Give the number of lines in the records below that contain the word "Verbatim". State only that number.

==== DATA PROVIDED

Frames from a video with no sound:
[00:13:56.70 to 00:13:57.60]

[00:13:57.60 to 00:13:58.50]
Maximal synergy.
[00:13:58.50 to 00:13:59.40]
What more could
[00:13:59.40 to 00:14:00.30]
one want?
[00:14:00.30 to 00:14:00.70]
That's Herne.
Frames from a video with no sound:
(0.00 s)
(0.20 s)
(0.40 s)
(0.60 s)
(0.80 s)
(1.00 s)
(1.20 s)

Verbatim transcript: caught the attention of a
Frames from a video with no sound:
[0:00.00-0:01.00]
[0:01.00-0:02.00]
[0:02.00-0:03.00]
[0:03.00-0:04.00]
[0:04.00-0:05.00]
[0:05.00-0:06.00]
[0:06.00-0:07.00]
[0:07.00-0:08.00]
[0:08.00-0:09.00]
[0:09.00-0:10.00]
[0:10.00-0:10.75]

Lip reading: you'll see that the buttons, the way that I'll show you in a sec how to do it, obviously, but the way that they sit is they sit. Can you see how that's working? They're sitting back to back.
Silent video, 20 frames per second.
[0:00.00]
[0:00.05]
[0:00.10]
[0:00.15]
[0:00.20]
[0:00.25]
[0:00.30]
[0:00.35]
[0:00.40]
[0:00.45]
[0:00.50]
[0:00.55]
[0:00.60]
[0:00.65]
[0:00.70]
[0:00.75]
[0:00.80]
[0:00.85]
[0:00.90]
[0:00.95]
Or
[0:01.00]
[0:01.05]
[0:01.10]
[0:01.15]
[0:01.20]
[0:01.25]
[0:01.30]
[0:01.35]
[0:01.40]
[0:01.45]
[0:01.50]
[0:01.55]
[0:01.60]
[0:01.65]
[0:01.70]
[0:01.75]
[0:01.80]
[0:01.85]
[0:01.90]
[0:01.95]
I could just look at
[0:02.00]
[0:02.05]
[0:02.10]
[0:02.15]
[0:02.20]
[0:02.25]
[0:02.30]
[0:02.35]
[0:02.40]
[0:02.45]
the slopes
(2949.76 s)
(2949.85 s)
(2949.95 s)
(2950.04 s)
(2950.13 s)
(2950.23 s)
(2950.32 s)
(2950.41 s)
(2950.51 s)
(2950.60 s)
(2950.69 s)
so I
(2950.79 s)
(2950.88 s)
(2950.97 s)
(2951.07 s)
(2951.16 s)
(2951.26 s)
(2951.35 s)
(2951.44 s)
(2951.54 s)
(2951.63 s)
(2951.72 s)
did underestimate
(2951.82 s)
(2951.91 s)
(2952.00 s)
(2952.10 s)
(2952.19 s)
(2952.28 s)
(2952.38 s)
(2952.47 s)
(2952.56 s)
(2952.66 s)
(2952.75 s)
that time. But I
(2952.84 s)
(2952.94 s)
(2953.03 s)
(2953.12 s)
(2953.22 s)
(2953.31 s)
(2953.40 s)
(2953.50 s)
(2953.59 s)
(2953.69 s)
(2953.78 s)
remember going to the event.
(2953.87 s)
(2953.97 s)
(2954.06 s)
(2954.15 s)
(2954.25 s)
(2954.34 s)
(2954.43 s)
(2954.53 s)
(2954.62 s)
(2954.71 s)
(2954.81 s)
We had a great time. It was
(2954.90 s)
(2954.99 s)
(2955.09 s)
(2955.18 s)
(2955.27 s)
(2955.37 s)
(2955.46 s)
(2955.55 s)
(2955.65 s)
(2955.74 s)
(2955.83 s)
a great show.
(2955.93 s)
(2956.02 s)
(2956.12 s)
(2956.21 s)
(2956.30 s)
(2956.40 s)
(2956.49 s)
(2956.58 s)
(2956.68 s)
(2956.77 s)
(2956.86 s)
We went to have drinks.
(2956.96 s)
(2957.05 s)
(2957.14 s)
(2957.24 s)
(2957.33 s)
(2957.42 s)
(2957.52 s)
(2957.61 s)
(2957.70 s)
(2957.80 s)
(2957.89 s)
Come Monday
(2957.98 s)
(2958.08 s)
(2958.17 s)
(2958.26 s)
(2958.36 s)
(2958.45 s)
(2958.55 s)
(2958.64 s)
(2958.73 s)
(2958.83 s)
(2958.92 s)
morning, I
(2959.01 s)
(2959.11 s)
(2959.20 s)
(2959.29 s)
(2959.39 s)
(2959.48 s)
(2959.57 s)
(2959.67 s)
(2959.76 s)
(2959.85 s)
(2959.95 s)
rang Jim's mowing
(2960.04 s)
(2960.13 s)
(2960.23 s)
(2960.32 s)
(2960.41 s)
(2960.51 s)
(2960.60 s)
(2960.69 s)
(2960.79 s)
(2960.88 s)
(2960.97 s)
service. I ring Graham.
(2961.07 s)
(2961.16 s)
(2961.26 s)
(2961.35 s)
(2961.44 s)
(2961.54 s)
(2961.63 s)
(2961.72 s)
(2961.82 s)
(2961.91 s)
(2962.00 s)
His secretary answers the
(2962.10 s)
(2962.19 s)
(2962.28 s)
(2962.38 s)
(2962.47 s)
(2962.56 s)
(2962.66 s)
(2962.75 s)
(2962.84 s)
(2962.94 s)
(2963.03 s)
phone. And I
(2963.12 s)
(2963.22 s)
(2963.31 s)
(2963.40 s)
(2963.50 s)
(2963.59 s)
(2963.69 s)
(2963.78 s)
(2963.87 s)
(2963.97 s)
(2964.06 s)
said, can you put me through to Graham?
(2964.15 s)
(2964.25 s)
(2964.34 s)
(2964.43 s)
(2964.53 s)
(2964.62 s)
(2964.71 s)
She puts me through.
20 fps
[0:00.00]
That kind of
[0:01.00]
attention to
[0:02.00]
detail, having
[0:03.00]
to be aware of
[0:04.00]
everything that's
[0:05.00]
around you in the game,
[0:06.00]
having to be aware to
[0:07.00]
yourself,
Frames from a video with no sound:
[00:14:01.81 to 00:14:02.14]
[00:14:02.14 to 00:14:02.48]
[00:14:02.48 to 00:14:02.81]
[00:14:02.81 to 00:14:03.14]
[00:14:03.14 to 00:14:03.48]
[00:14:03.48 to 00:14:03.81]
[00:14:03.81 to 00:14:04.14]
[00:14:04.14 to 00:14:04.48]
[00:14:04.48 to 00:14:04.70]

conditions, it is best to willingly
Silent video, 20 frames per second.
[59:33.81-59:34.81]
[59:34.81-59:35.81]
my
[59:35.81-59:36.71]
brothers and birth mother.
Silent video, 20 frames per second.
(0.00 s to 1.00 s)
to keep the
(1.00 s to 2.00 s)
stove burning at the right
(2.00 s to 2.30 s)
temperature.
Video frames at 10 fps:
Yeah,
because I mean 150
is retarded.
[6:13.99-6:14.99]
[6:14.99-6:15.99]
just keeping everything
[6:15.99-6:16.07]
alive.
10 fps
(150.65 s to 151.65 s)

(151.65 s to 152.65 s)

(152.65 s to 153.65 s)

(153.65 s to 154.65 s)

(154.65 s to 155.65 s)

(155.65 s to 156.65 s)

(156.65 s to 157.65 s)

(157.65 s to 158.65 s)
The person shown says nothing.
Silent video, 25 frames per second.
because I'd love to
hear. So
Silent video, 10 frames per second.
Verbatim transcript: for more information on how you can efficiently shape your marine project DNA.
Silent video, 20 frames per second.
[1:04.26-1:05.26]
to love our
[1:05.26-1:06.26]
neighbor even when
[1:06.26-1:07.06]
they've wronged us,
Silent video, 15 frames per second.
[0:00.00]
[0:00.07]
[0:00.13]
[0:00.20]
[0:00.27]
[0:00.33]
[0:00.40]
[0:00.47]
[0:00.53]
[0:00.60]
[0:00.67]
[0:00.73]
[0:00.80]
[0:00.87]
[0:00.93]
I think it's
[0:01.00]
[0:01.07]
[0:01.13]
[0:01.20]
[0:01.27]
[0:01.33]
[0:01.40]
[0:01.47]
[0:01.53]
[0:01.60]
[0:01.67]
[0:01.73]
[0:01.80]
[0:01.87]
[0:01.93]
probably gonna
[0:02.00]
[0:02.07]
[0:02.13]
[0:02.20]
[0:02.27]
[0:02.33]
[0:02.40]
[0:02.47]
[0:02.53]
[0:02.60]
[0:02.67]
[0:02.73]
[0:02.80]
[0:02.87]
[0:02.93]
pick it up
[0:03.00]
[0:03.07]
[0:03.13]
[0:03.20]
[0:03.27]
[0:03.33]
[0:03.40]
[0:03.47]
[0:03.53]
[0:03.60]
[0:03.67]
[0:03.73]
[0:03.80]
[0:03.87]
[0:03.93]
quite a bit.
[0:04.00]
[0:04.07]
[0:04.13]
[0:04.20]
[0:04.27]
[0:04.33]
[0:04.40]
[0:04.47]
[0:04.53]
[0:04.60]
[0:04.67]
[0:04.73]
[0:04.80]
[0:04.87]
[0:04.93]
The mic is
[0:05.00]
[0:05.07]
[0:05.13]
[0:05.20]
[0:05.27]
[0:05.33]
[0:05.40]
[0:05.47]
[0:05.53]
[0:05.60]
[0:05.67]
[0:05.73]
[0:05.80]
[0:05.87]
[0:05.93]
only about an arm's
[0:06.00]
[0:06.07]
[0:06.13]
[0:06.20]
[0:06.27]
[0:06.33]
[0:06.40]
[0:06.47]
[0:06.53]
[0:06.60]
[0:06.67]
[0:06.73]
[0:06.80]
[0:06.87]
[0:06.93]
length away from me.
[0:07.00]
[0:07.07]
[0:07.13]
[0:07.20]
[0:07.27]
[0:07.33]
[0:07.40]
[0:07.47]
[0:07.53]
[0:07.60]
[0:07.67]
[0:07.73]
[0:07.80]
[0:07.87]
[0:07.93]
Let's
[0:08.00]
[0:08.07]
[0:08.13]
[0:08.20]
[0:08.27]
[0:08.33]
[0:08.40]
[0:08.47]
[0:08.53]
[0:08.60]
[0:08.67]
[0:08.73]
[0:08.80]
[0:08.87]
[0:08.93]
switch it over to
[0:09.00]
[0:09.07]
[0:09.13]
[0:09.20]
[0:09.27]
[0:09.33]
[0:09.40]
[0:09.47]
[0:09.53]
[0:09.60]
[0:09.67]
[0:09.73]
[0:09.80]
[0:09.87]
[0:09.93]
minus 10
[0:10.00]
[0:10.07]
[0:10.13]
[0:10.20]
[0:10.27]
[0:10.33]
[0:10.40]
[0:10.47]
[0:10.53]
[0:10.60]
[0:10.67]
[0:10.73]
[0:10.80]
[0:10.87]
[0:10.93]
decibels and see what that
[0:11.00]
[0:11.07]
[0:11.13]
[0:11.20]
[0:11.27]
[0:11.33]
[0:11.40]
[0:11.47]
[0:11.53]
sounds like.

========

*REPLY:* 2